- Born: Laura Belle Wilson 26 January 1983 (age 43) Wellington, New Zealand
- Occupations: Film and television actress
- Years active: 1999 - 2005
- Children: Jessica Liberty and Kendra Alice (b. 2008), Sophie Brook (b. 2010)

= Laura Wilson (actress) =

New Zealand actress (born 1983)

Laura Belle Wilson (born 26 January 1983) is a New Zealand born actress who appeared in many different projects for Cloud9 including Atlantis High and Revelations: The Initial Journey. She is best known for her four-year role as May in the popular cult series The Tribe.

== Biography ==
Wilson first made her film debut at age 10 when she appeared in the 1993 educational short film Choice. The film was produced by Little White Cloud Productions, a subdivision of Cloud9, which also starred later Tribe co-star Daniel James (Zoot).
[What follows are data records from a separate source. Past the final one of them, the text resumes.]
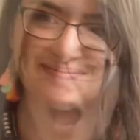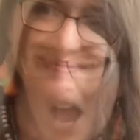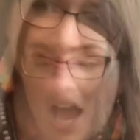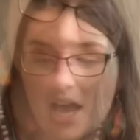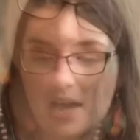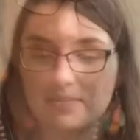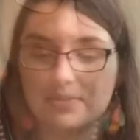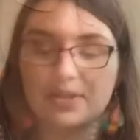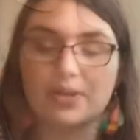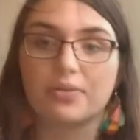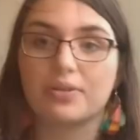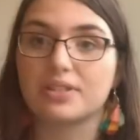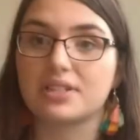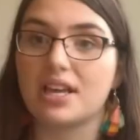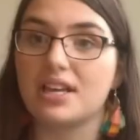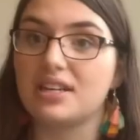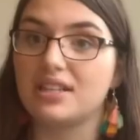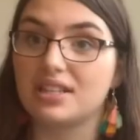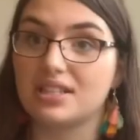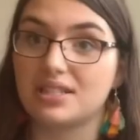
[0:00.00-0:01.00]
I'm so
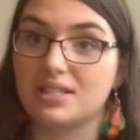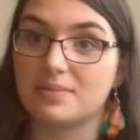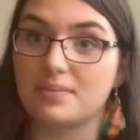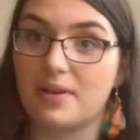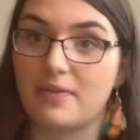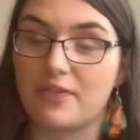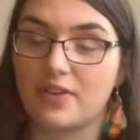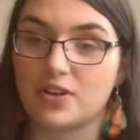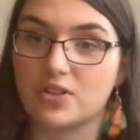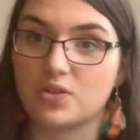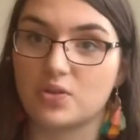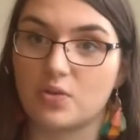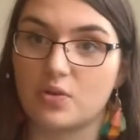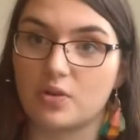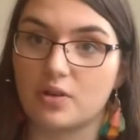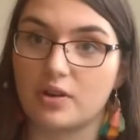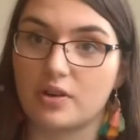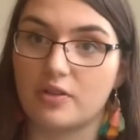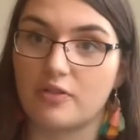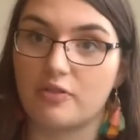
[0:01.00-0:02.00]
excited. This is my first
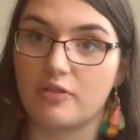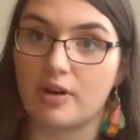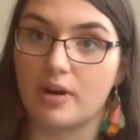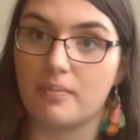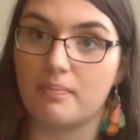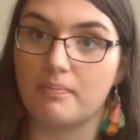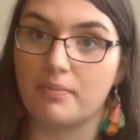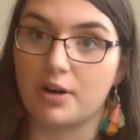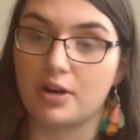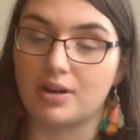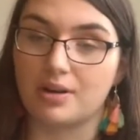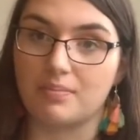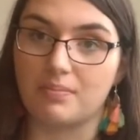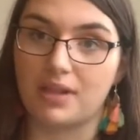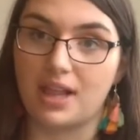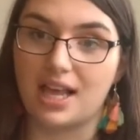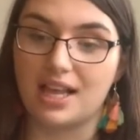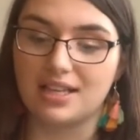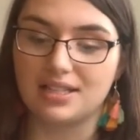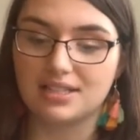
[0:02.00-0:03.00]
order from Bird and
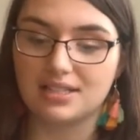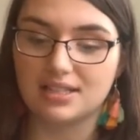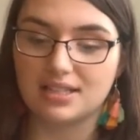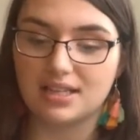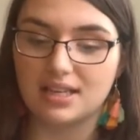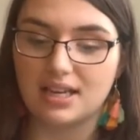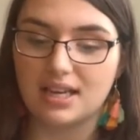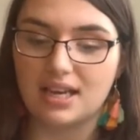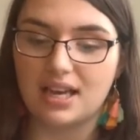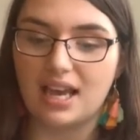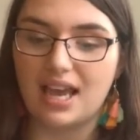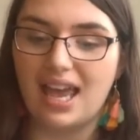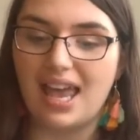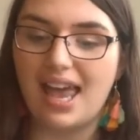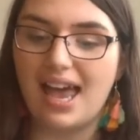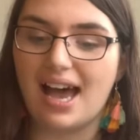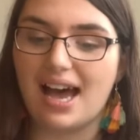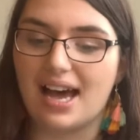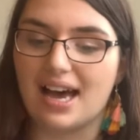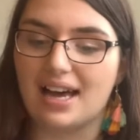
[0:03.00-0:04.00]
Blend,
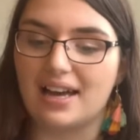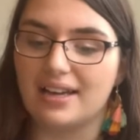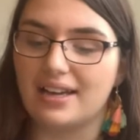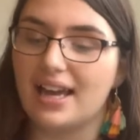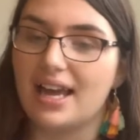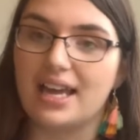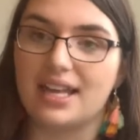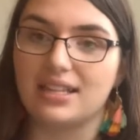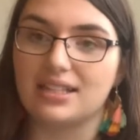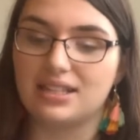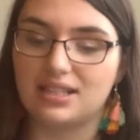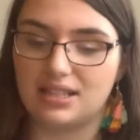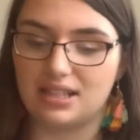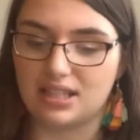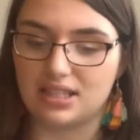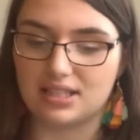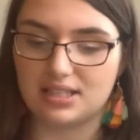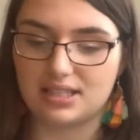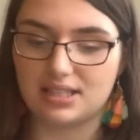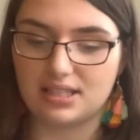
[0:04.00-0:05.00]
and
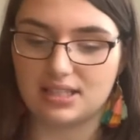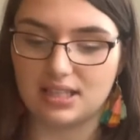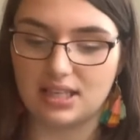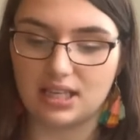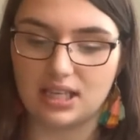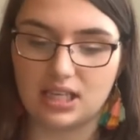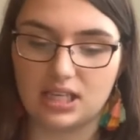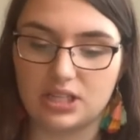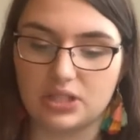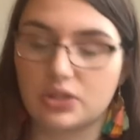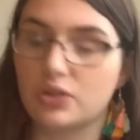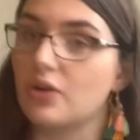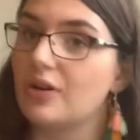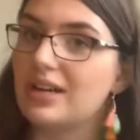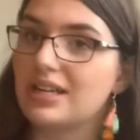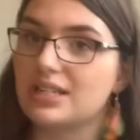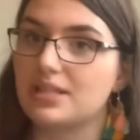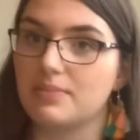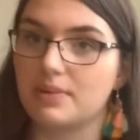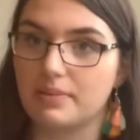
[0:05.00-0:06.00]
this is going
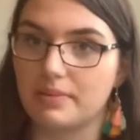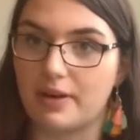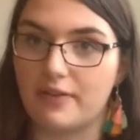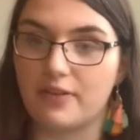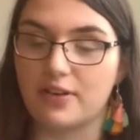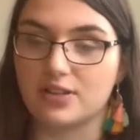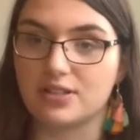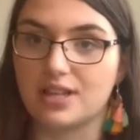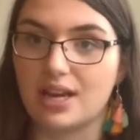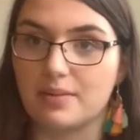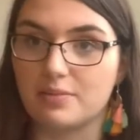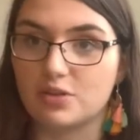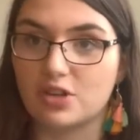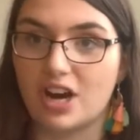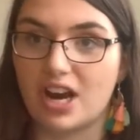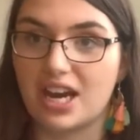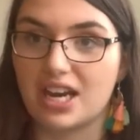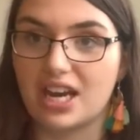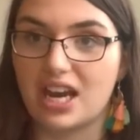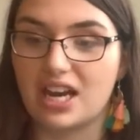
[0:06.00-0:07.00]
to be my first time
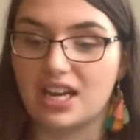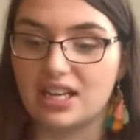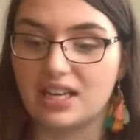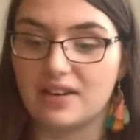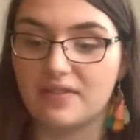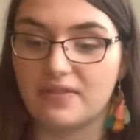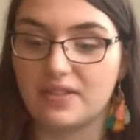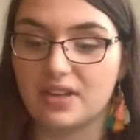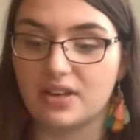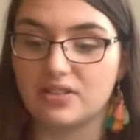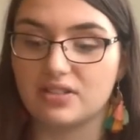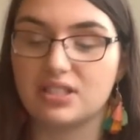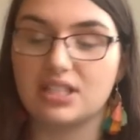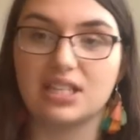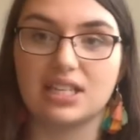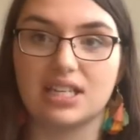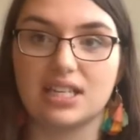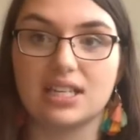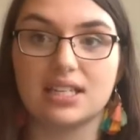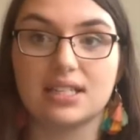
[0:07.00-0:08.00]
trying any of their
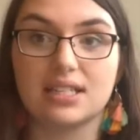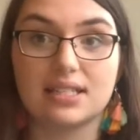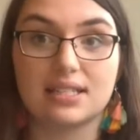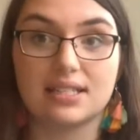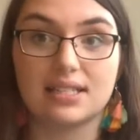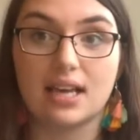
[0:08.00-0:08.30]
teas.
She was involved in theatre and drama during high school and played the lead role in A Comedy of Errors at the Sheilah Winn Shakespeare Festival. In 2000, she landed her first major role as May in the Cloud9 science fiction teen drama series The Tribe making a guest appearance during the second season and joined the cast as a regular character during the next four years until the shows cancellation in 2003. During her time on the show, she was one of several Tribe cast members who acted in another Cloud9 series portraying Jet Marigold in the teen comedy series Atlantis High along with Victoria Spence (Salene) and Michael Wesley-Smith (Jack). She became less active following the cancellation of The Tribe making a guest appearances in Revelations: The Initial Journey with Tom Hern (Ram) and the 2005 short film Cockle with Dwayne Cameron (Bray). Wilson also gave an exclusive interview on the season five DVD release of The Tribe.

In September 2006, Wilson appeared at DragonCon 2006 with former Tribe co-stars Caleb Ross (Lex), Matt Robinson (Slade) and Tom Hern. While there, she gave an interview discussing her time on the series as well as her character's development.